Весь завтрак я провел в молчании.
В ее словах так глубоко засел Висконсин, думал я, акцент почти шотландский. «Тост» звучал как тоост, «два» – как нежное дваа, а жареная картошка моего собрата была каартоошкой. Висконсин – это шведско-шотландско-американский язык, с долгими, долгими гласными, и Мэри Лу, говорившую на языке, бывшем для нее родным, было так же приятно слушать, как и глядеть на нее.
– Думаю, пора мне постирать кое-какую одежонку, – сказал Пол за кофе.
Одним ударом я был выбит из мыслей о девушке.
– Пол! А Кодекс Бродячих Пилотов! Стирка одежды – это нарушение Кодекса. Пилот-бродяга – это промасленный, пропахший керосином мужик… ты слышал когда-нибудь о чистом пилоте-бродяге? Парень! Что ты собираешься делать?
– Послушай, я не знаю, как ты, а я иду в прачечную-автомат…
– ПРАЧЕЧНАЯ-АВТОМАТ! Кто ты такой, парень, фотограф из большого города или еще кто? Мы можем хотя бы спуститься к реке и отбить наши одежки где-нибудь на плоских камнях! Прачечная-автомат!
Но мне не удалось заставить его отречься от своей ереси, и на выходе он заговорил об этом с Мэри Лу.
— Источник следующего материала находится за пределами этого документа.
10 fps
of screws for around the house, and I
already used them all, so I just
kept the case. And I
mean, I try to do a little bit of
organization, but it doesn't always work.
– … а при сушке он лучше работает на отметке «среднее», чем «горячее», – сказала она на своем языке с ослепительной улыбкой. – Тогда ваши вещи не садятся. Вот и все.
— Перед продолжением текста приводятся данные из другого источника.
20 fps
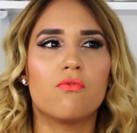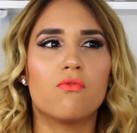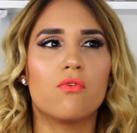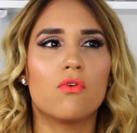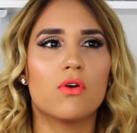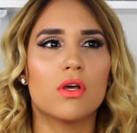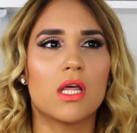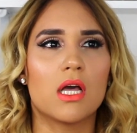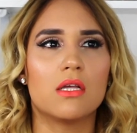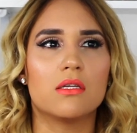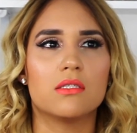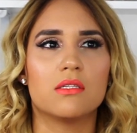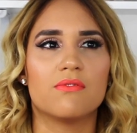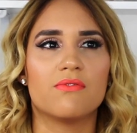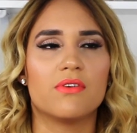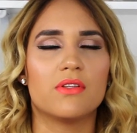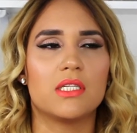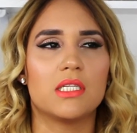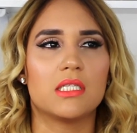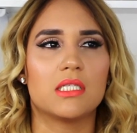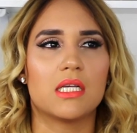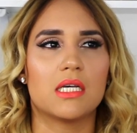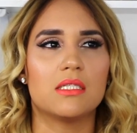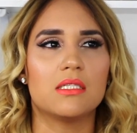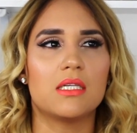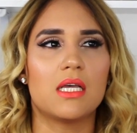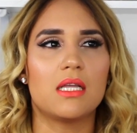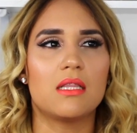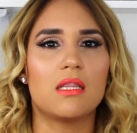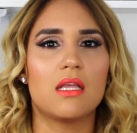
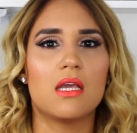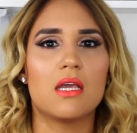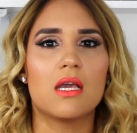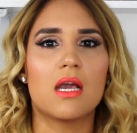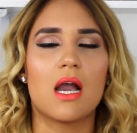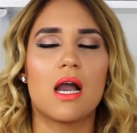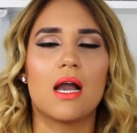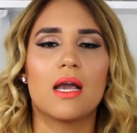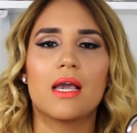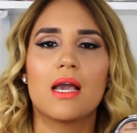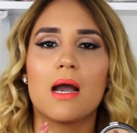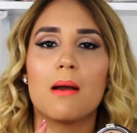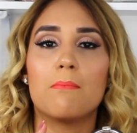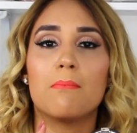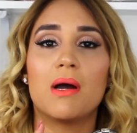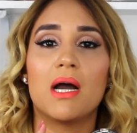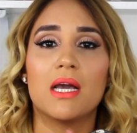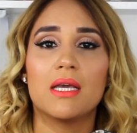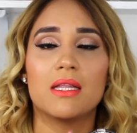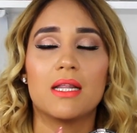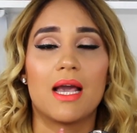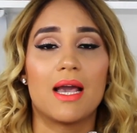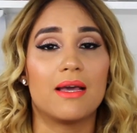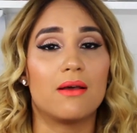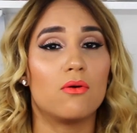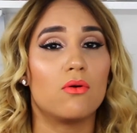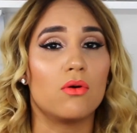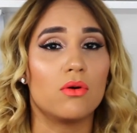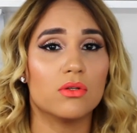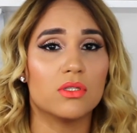$4.50, I think. I got mine
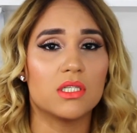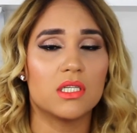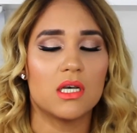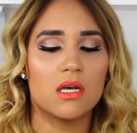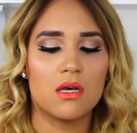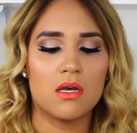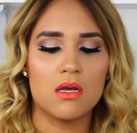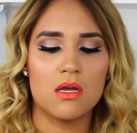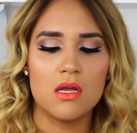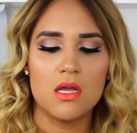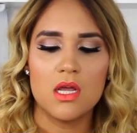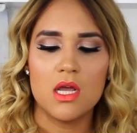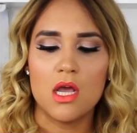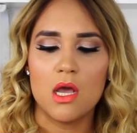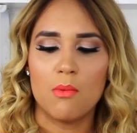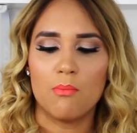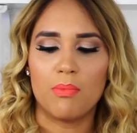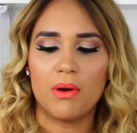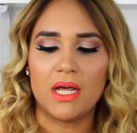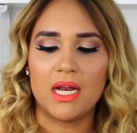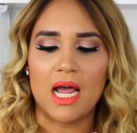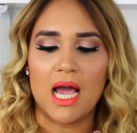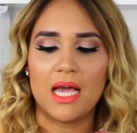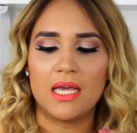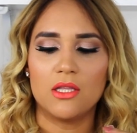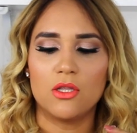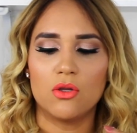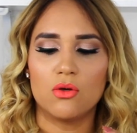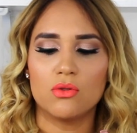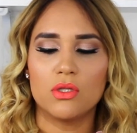at Ulta, but
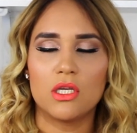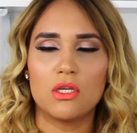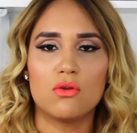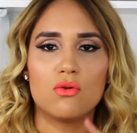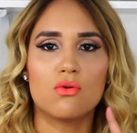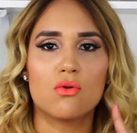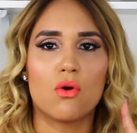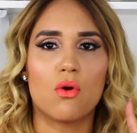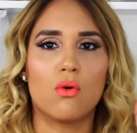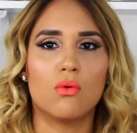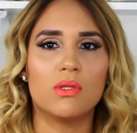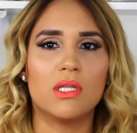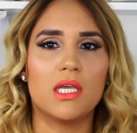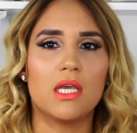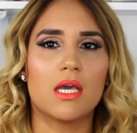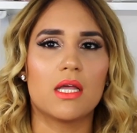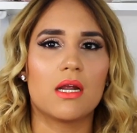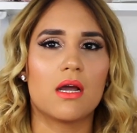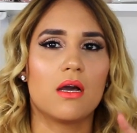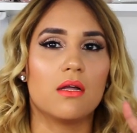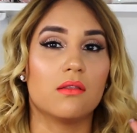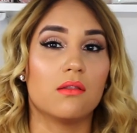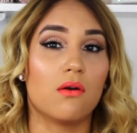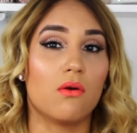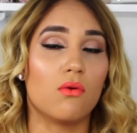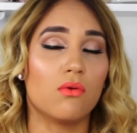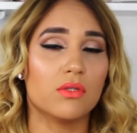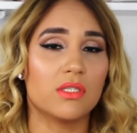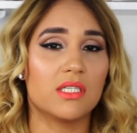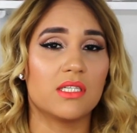I know that you can only get it on the
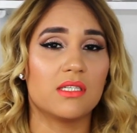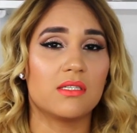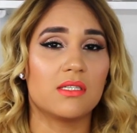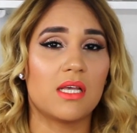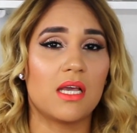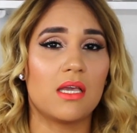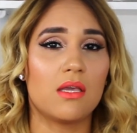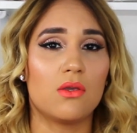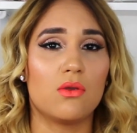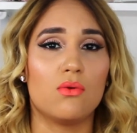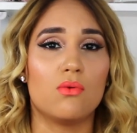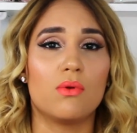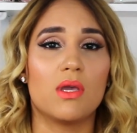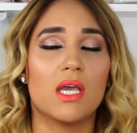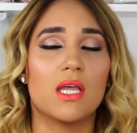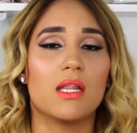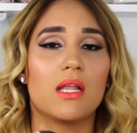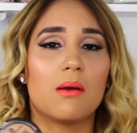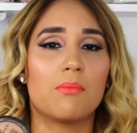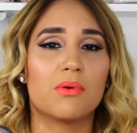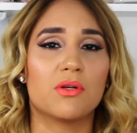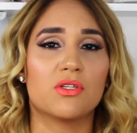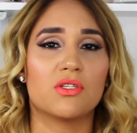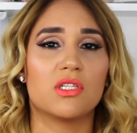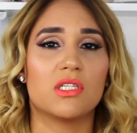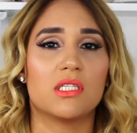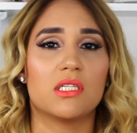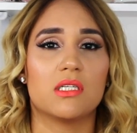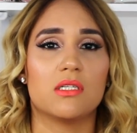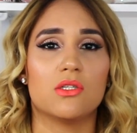Ulta site. You cannot
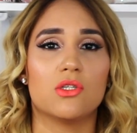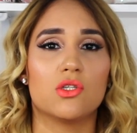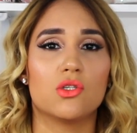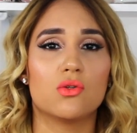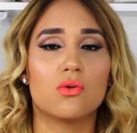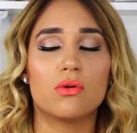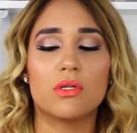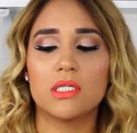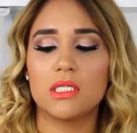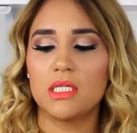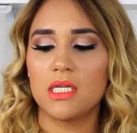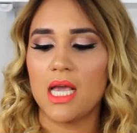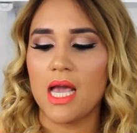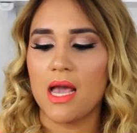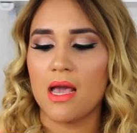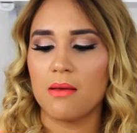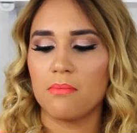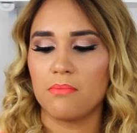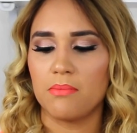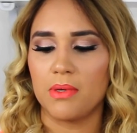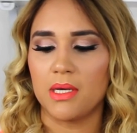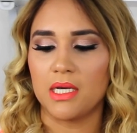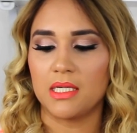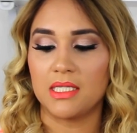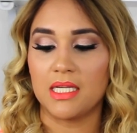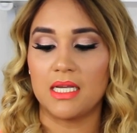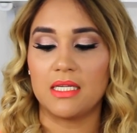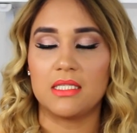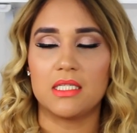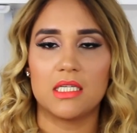purchase it in stores yet,
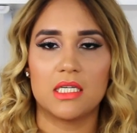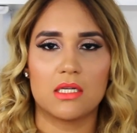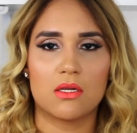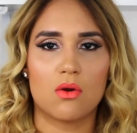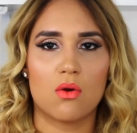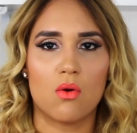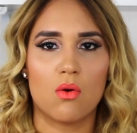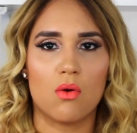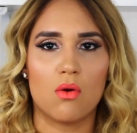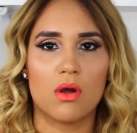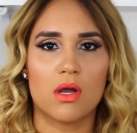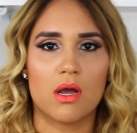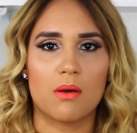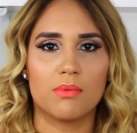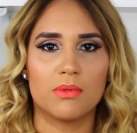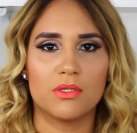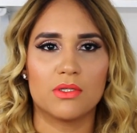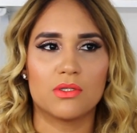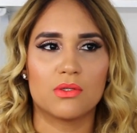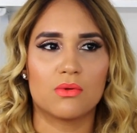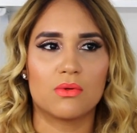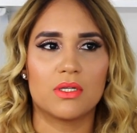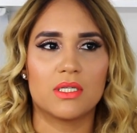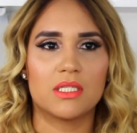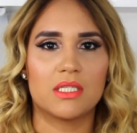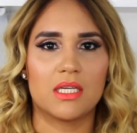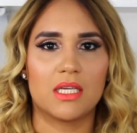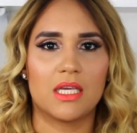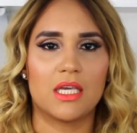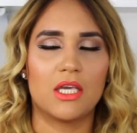because I did call a couple of
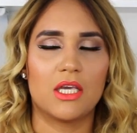stores in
– Великая Американская Летающая Прачечная, – сказал Стью себе по нос, запихивая нашу одежду в стиральную машину.
Пока она там бултыхалась, мы лениво прогуливались по универмагу. Стью задумчиво остановился у ящика с замороженными продуктами в глубине зала, поддерживаемого деревянными столбами.
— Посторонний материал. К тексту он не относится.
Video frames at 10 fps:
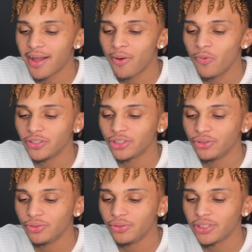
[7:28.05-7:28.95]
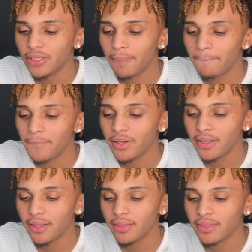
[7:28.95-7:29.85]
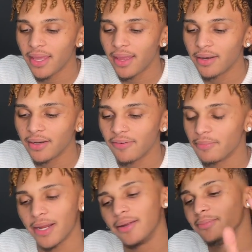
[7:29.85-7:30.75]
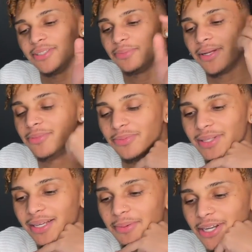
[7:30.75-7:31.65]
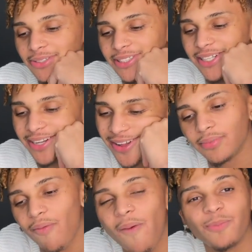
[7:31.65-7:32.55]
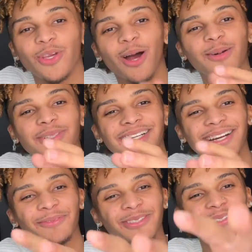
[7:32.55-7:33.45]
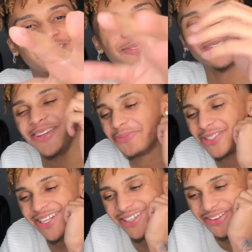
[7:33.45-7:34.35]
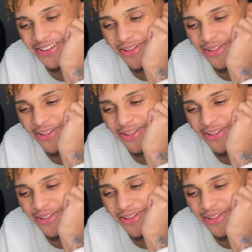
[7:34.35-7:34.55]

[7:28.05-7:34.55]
I want you to put that. Never mind. I'm just. I'm just playing. I'm not gonna say that. Y'all, I'm like. I'm. I'm. I'm shaking.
– Если бы мы взяли этот обеденный набор, – размечтался он, – и прикрутили бы его к выхлопному коллектору да запустили бы двигатель на пятнадцать минут…
– Получился бы мотор с подливкой, – сказал Пол.
Мы прошли по кварталам Мэйн-стрит под широкой листвой и глубокой тенью дневного Райо. Методистская церковь, белая и аккуратная, выбросила свой старинный игольчатый шпиль далеко вверх, за листву, чтобы удержаться на этом якоре в небесах. День был тихий, спокойный, и единственным движущимся в нем предметом была случайная ветка в вышине, чуть колеблющая глубокие тени на газоне. Вот дом с витражами в створках окон. А там другой – с овальной стеклянной дверью, весь клубнично-розовый. То там, то здесь в окне, словно в раме, виднелась хрустальная лампа с висюльками. Боже, думал я, понятия времени не существует. Это вам не покрытое пылью, дергающееся звуковое кино, а здесь и сейчас, медленно и плавно все это цветовое великолепие неторопливо кружит по улицам Райо, штат Висконсин, Соединенные Штаты Америки.